■ DATA FOR ANALYSIS:
::::::

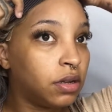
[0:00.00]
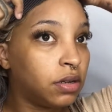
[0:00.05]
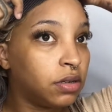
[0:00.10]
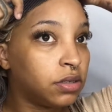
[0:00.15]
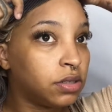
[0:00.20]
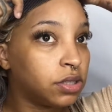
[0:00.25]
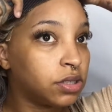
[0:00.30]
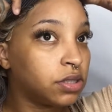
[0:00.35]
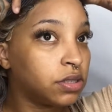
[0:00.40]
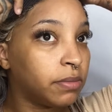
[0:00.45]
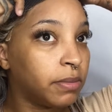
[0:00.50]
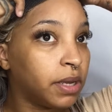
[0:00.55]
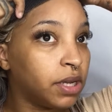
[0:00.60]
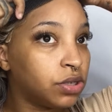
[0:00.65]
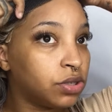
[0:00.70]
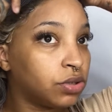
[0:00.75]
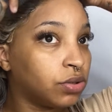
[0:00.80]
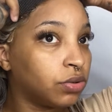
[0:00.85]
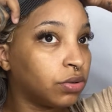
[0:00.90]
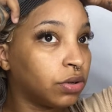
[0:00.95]
just to make
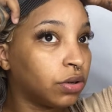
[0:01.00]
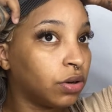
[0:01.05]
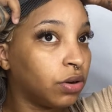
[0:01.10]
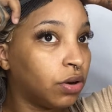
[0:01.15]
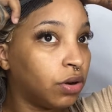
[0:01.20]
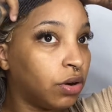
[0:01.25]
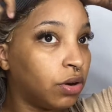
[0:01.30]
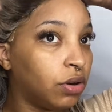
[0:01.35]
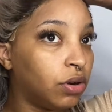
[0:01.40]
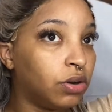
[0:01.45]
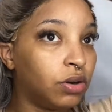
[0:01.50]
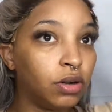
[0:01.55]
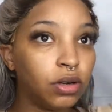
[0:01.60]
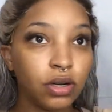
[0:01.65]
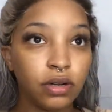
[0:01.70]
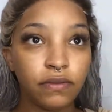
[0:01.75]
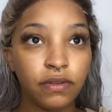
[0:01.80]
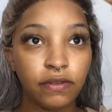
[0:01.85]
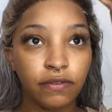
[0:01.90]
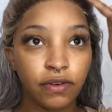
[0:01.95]
sure all
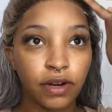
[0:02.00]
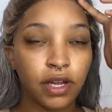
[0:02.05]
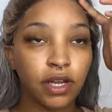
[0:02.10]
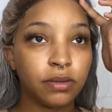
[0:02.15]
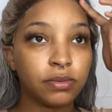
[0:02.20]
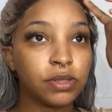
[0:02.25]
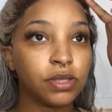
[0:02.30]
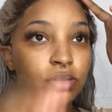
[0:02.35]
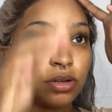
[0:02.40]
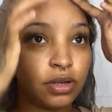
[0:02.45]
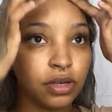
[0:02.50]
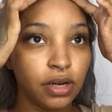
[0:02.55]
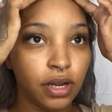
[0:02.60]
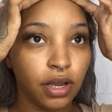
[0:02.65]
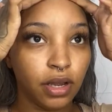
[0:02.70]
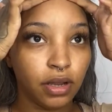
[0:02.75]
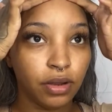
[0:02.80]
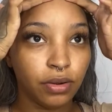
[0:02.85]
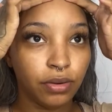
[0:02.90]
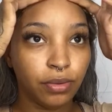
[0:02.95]
of the flaps are
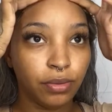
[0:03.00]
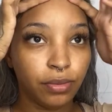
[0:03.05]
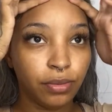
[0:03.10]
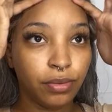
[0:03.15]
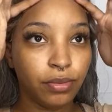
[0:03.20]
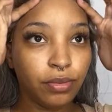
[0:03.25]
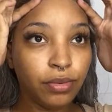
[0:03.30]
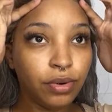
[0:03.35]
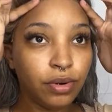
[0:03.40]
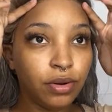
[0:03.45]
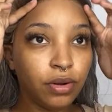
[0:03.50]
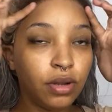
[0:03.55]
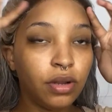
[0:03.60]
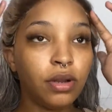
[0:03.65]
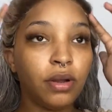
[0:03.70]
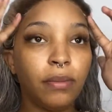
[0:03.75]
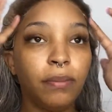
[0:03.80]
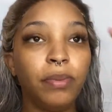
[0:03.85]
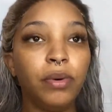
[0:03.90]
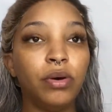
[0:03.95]
down
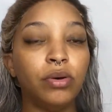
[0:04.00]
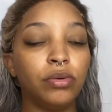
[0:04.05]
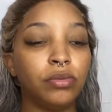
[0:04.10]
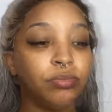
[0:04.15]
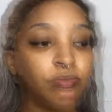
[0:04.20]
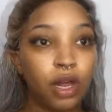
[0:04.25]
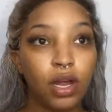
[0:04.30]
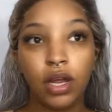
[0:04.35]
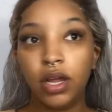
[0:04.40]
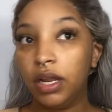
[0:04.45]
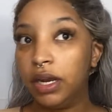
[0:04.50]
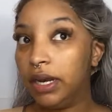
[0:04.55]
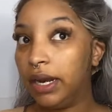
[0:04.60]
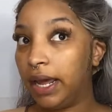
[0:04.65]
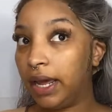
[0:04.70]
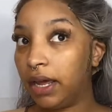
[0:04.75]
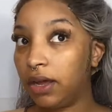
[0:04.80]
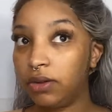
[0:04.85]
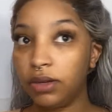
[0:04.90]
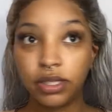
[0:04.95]
boom.
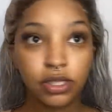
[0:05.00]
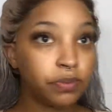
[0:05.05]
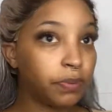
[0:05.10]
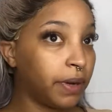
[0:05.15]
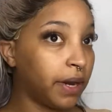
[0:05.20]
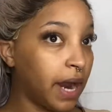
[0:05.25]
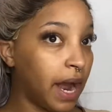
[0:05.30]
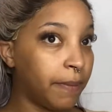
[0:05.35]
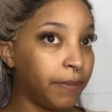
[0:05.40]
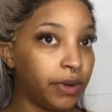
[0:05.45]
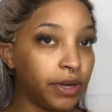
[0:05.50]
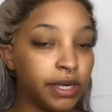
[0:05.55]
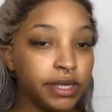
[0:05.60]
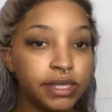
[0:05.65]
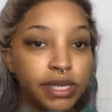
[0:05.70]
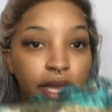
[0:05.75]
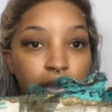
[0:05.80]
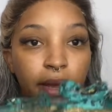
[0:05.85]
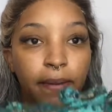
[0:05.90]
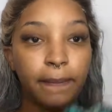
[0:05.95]
Now is where I'm gonna
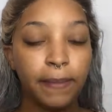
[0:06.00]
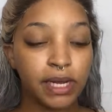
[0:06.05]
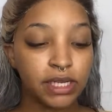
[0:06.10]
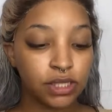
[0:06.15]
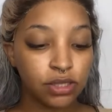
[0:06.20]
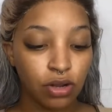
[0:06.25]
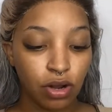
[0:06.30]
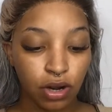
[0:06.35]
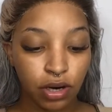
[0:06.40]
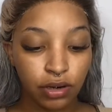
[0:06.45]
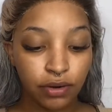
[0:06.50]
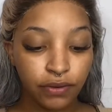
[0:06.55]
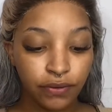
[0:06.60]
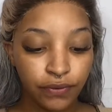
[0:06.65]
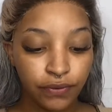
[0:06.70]
take my scarf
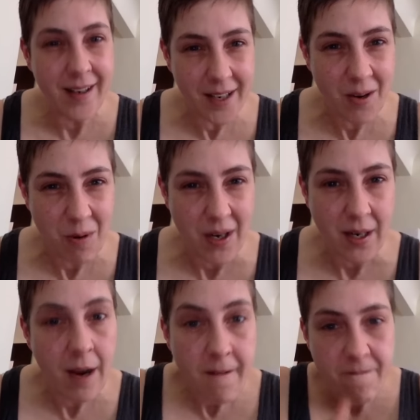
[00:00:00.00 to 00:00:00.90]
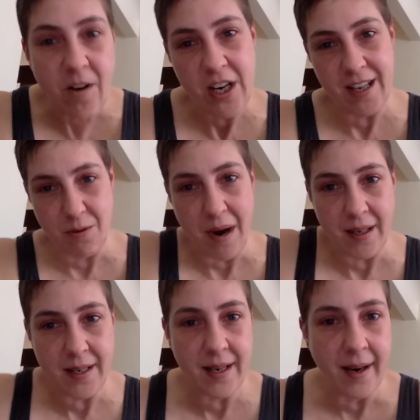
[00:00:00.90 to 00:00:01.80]
You know what? Fuck you,
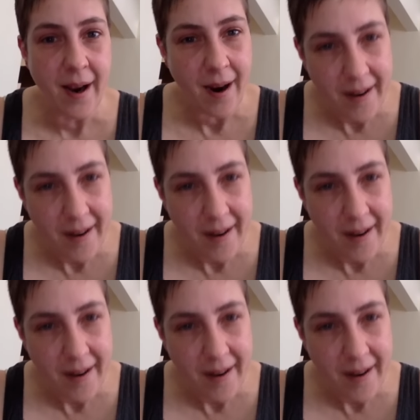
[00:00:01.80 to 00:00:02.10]
Alison.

::::::

■ WORK TO COMPLETE:
An exact repeat of all the data is required, pictures excluded.

■ SOLVED EXERCISE:
[0:00.00]
[0:00.05]
[0:00.10]
[0:00.15]
[0:00.20]
[0:00.25]
[0:00.30]
[0:00.35]
[0:00.40]
[0:00.45]
[0:00.50]
[0:00.55]
[0:00.60]
[0:00.65]
[0:00.70]
[0:00.75]
[0:00.80]
[0:00.85]
[0:00.90]
[0:00.95]
just to make
[0:01.00]
[0:01.05]
[0:01.10]
[0:01.15]
[0:01.20]
[0:01.25]
[0:01.30]
[0:01.35]
[0:01.40]
[0:01.45]
[0:01.50]
[0:01.55]
[0:01.60]
[0:01.65]
[0:01.70]
[0:01.75]
[0:01.80]
[0:01.85]
[0:01.90]
[0:01.95]
sure all
[0:02.00]
[0:02.05]
[0:02.10]
[0:02.15]
[0:02.20]
[0:02.25]
[0:02.30]
[0:02.35]
[0:02.40]
[0:02.45]
[0:02.50]
[0:02.55]
[0:02.60]
[0:02.65]
[0:02.70]
[0:02.75]
[0:02.80]
[0:02.85]
[0:02.90]
[0:02.95]
of the flaps are
[0:03.00]
[0:03.05]
[0:03.10]
[0:03.15]
[0:03.20]
[0:03.25]
[0:03.30]
[0:03.35]
[0:03.40]
[0:03.45]
[0:03.50]
[0:03.55]
[0:03.60]
[0:03.65]
[0:03.70]
[0:03.75]
[0:03.80]
[0:03.85]
[0:03.90]
[0:03.95]
down
[0:04.00]
[0:04.05]
[0:04.10]
[0:04.15]
[0:04.20]
[0:04.25]
[0:04.30]
[0:04.35]
[0:04.40]
[0:04.45]
[0:04.50]
[0:04.55]
[0:04.60]
[0:04.65]
[0:04.70]
[0:04.75]
[0:04.80]
[0:04.85]
[0:04.90]
[0:04.95]
boom.
[0:05.00]
[0:05.05]
[0:05.10]
[0:05.15]
[0:05.20]
[0:05.25]
[0:05.30]
[0:05.35]
[0:05.40]
[0:05.45]
[0:05.50]
[0:05.55]
[0:05.60]
[0:05.65]
[0:05.70]
[0:05.75]
[0:05.80]
[0:05.85]
[0:05.90]
[0:05.95]
Now is where I'm gonna
[0:06.00]
[0:06.05]
[0:06.10]
[0:06.15]
[0:06.20]
[0:06.25]
[0:06.30]
[0:06.35]
[0:06.40]
[0:06.45]
[0:06.50]
[0:06.55]
[0:06.60]
[0:06.65]
[0:06.70]
take my scarf
[00:00:00.00 to 00:00:00.90]
[00:00:00.90 to 00:00:01.80]
You know what? Fuck you,
[00:00:01.80 to 00:00:02.10]
Alison.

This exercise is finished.